* [Work request]:
All records must be quoted exactly. Omit the pictures.

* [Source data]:
◇ ◇ ◇ ◇ ◇ ◇ ◇

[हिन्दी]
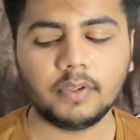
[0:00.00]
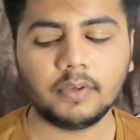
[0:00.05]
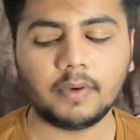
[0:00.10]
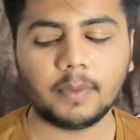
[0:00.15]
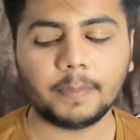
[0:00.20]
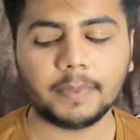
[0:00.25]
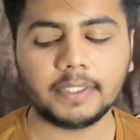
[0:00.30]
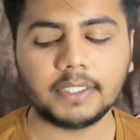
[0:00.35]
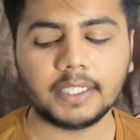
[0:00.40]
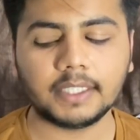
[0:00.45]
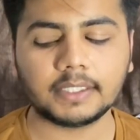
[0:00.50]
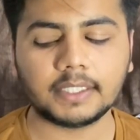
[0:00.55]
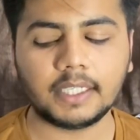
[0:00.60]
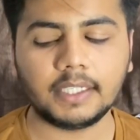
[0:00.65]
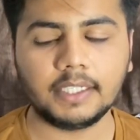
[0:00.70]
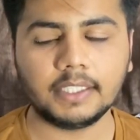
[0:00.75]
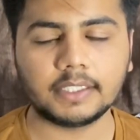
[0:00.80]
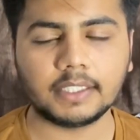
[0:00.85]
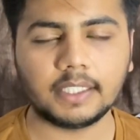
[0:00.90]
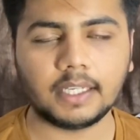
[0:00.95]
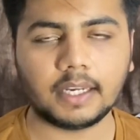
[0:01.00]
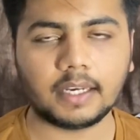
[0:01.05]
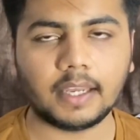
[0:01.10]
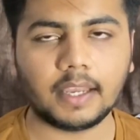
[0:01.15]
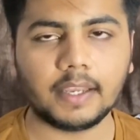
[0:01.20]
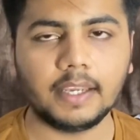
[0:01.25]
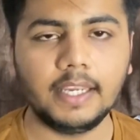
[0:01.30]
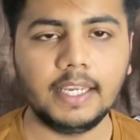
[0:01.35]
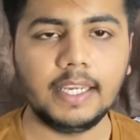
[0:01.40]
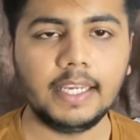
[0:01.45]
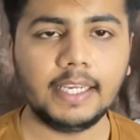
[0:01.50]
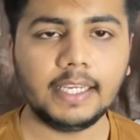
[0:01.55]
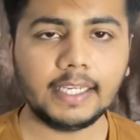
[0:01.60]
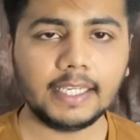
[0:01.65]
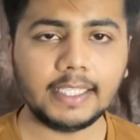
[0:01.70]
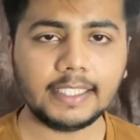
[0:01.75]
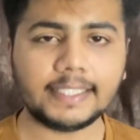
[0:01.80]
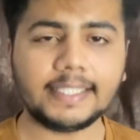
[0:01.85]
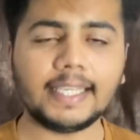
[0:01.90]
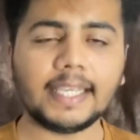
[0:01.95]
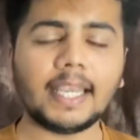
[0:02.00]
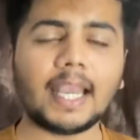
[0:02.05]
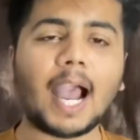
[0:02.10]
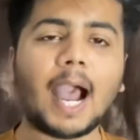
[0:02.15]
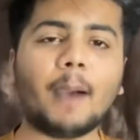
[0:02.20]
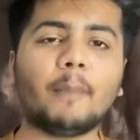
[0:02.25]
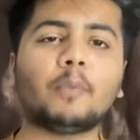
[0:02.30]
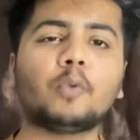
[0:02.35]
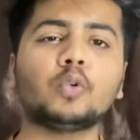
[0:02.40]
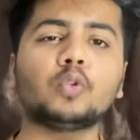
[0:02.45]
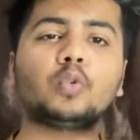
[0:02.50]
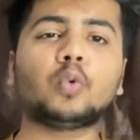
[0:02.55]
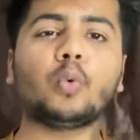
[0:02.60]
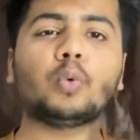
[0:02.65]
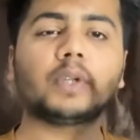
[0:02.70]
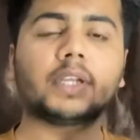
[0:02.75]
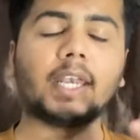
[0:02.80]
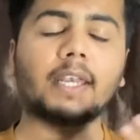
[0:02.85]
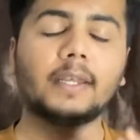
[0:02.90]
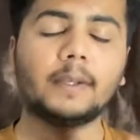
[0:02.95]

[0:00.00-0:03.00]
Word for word: फिर वापस एक साइड नीचे लाना है इसे आपको दो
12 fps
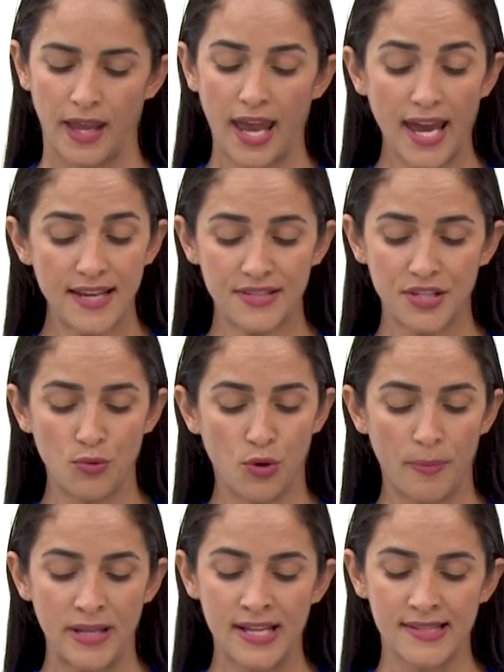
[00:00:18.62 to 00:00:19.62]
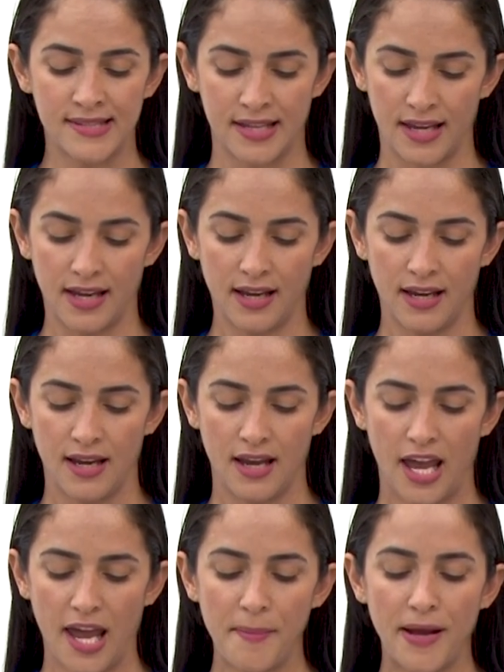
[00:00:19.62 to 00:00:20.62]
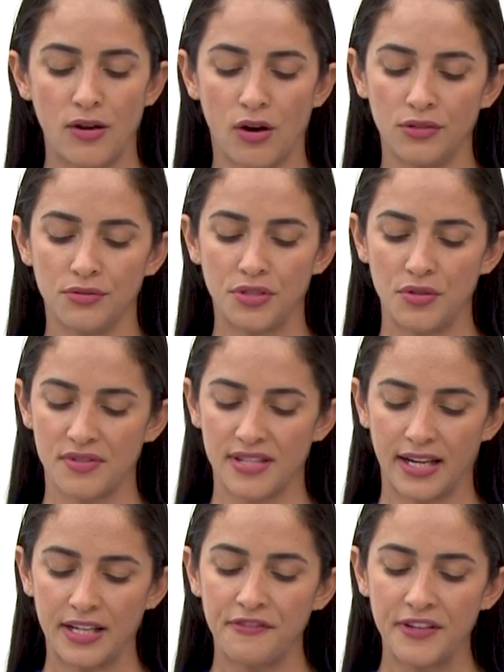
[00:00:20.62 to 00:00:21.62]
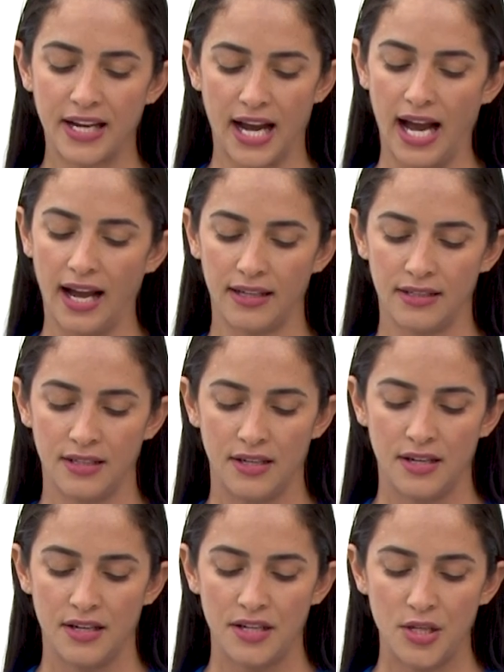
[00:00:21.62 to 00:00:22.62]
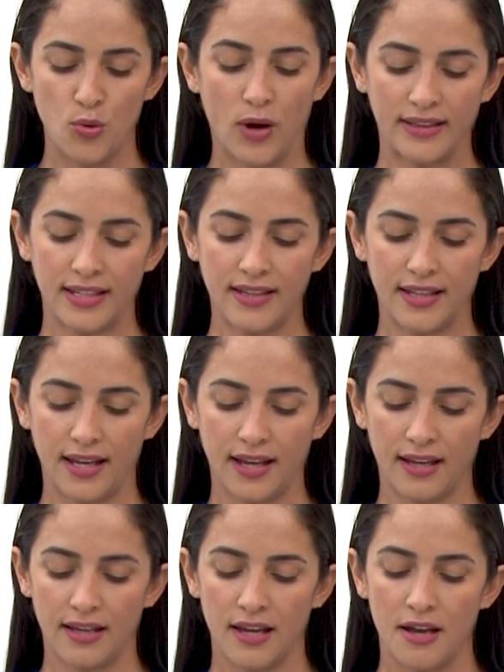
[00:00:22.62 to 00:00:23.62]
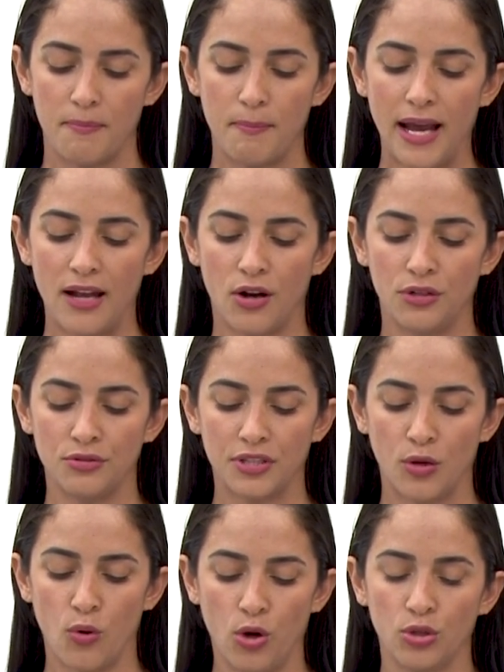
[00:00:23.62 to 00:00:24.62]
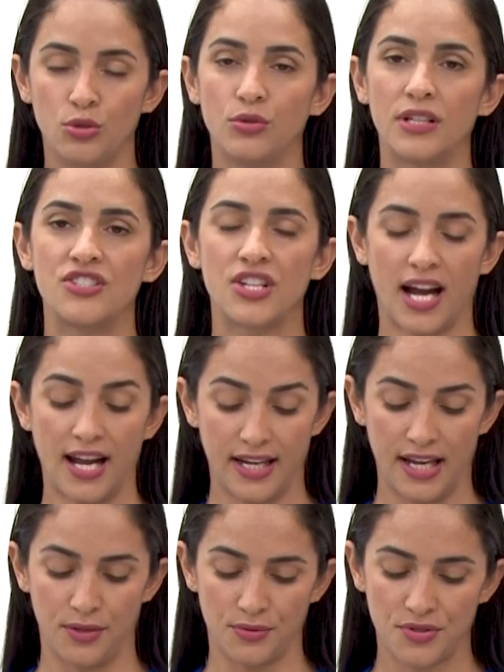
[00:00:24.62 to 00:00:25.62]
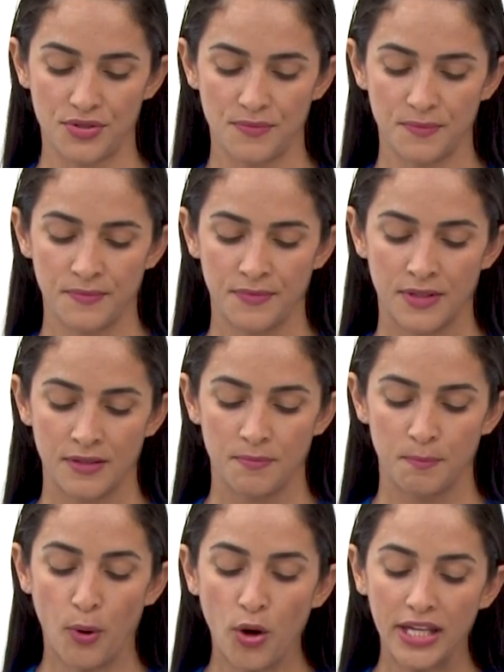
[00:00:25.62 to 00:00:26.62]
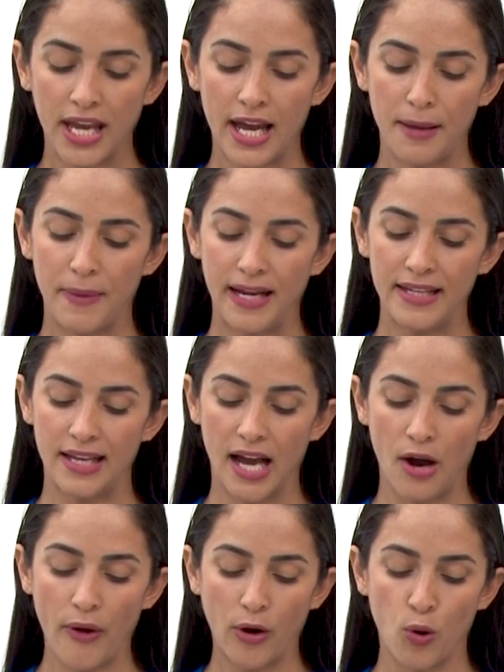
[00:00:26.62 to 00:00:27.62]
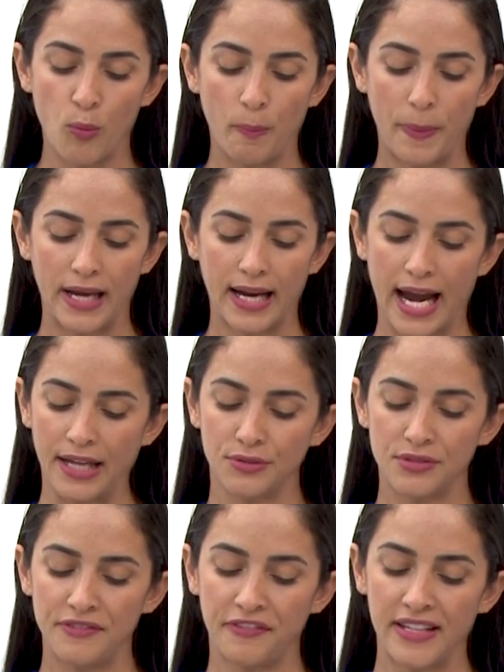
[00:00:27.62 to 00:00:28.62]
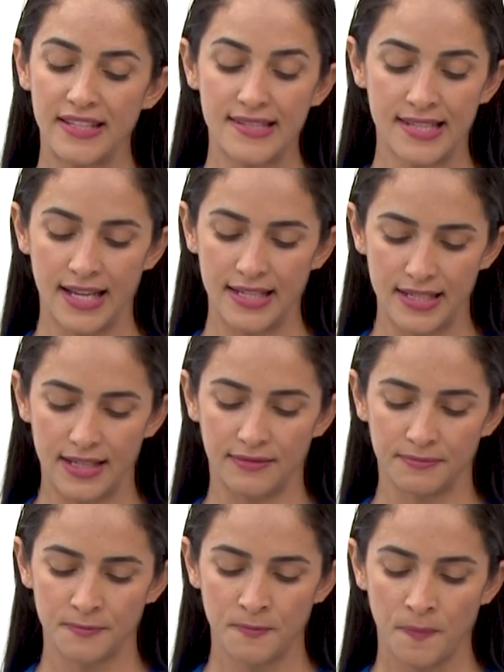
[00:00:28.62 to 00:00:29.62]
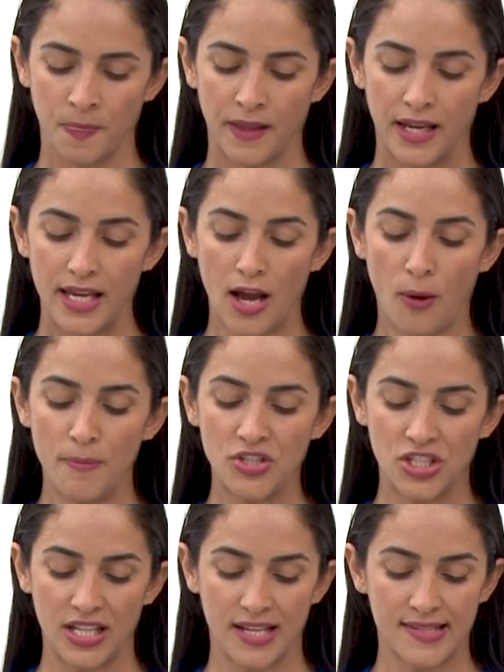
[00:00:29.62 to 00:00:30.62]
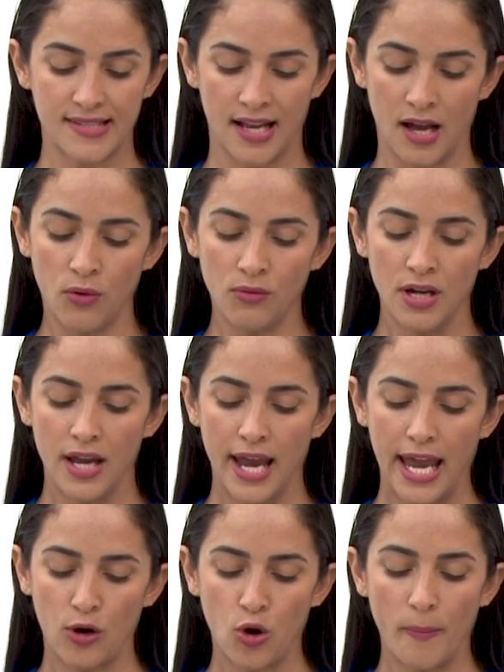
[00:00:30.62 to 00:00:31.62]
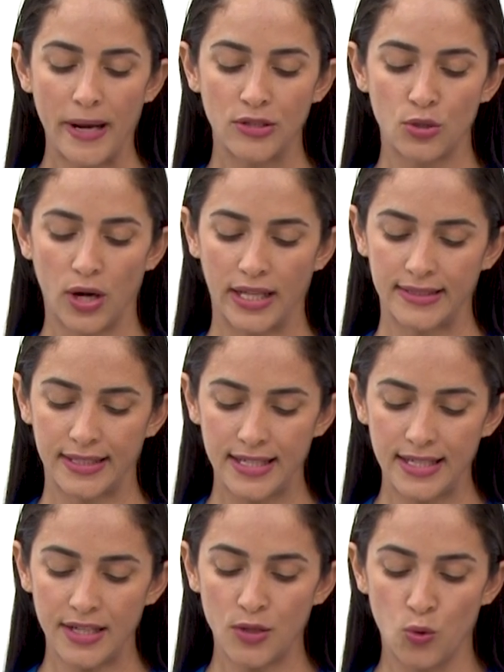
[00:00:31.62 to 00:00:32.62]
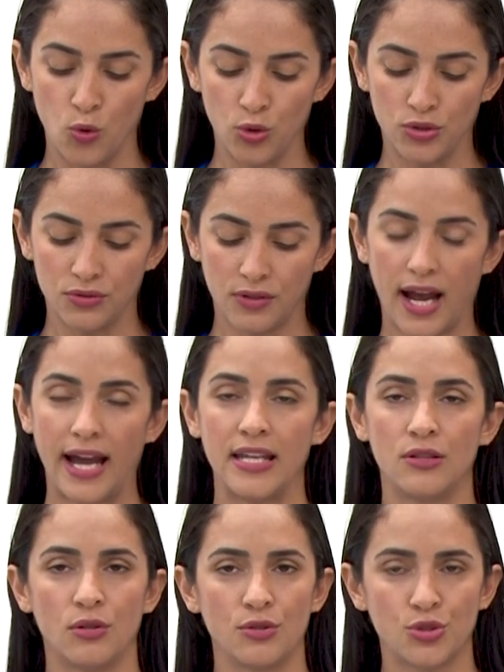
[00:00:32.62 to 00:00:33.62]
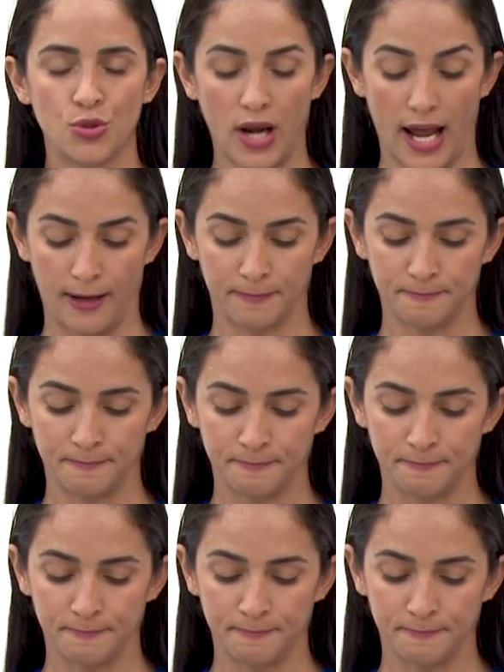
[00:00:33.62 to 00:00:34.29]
Eis que o obedecer é melhor do que o sacrificar, e o atender melhor do que gordura de carneiros. Porque a rebelião é como o pecado de feitiçaria, e a obstinação é como a idolatria e culto a ídolos do lar.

◇ ◇ ◇ ◇ ◇ ◇ ◇

* [Response to the exercise]:
[हिन्दी]
[0:00.00]
[0:00.05]
[0:00.10]
[0:00.15]
[0:00.20]
[0:00.25]
[0:00.30]
[0:00.35]
[0:00.40]
[0:00.45]
[0:00.50]
[0:00.55]
[0:00.60]
[0:00.65]
[0:00.70]
[0:00.75]
[0:00.80]
[0:00.85]
[0:00.90]
[0:00.95]
[0:01.00]
[0:01.05]
[0:01.10]
[0:01.15]
[0:01.20]
[0:01.25]
[0:01.30]
[0:01.35]
[0:01.40]
[0:01.45]
[0:01.50]
[0:01.55]
[0:01.60]
[0:01.65]
[0:01.70]
[0:01.75]
[0:01.80]
[0:01.85]
[0:01.90]
[0:01.95]
[0:02.00]
[0:02.05]
[0:02.10]
[0:02.15]
[0:02.20]
[0:02.25]
[0:02.30]
[0:02.35]
[0:02.40]
[0:02.45]
[0:02.50]
[0:02.55]
[0:02.60]
[0:02.65]
[0:02.70]
[0:02.75]
[0:02.80]
[0:02.85]
[0:02.90]
[0:02.95]

[0:00.00-0:03.00]
Word for word: फिर वापस एक साइड नीचे लाना है इसे आपको दो
12 fps
[00:00:18.62 to 00:00:19.62]
[00:00:19.62 to 00:00:20.62]
[00:00:20.62 to 00:00:21.62]
[00:00:21.62 to 00:00:22.62]
[00:00:22.62 to 00:00:23.62]
[00:00:23.62 to 00:00:24.62]
[00:00:24.62 to 00:00:25.62]
[00:00:25.62 to 00:00:26.62]
[00:00:26.62 to 00:00:27.62]
[00:00:27.62 to 00:00:28.62]
[00:00:28.62 to 00:00:29.62]
[00:00:29.62 to 00:00:30.62]
[00:00:30.62 to 00:00:31.62]
[00:00:31.62 to 00:00:32.62]
[00:00:32.62 to 00:00:33.62]
[00:00:33.62 to 00:00:34.29]
Eis que o obedecer é melhor do que o sacrificar, e o atender melhor do que gordura de carneiros. Porque a rebelião é como o pecado de feitiçaria, e a obstinação é como a idolatria e culto a ídolos do lar.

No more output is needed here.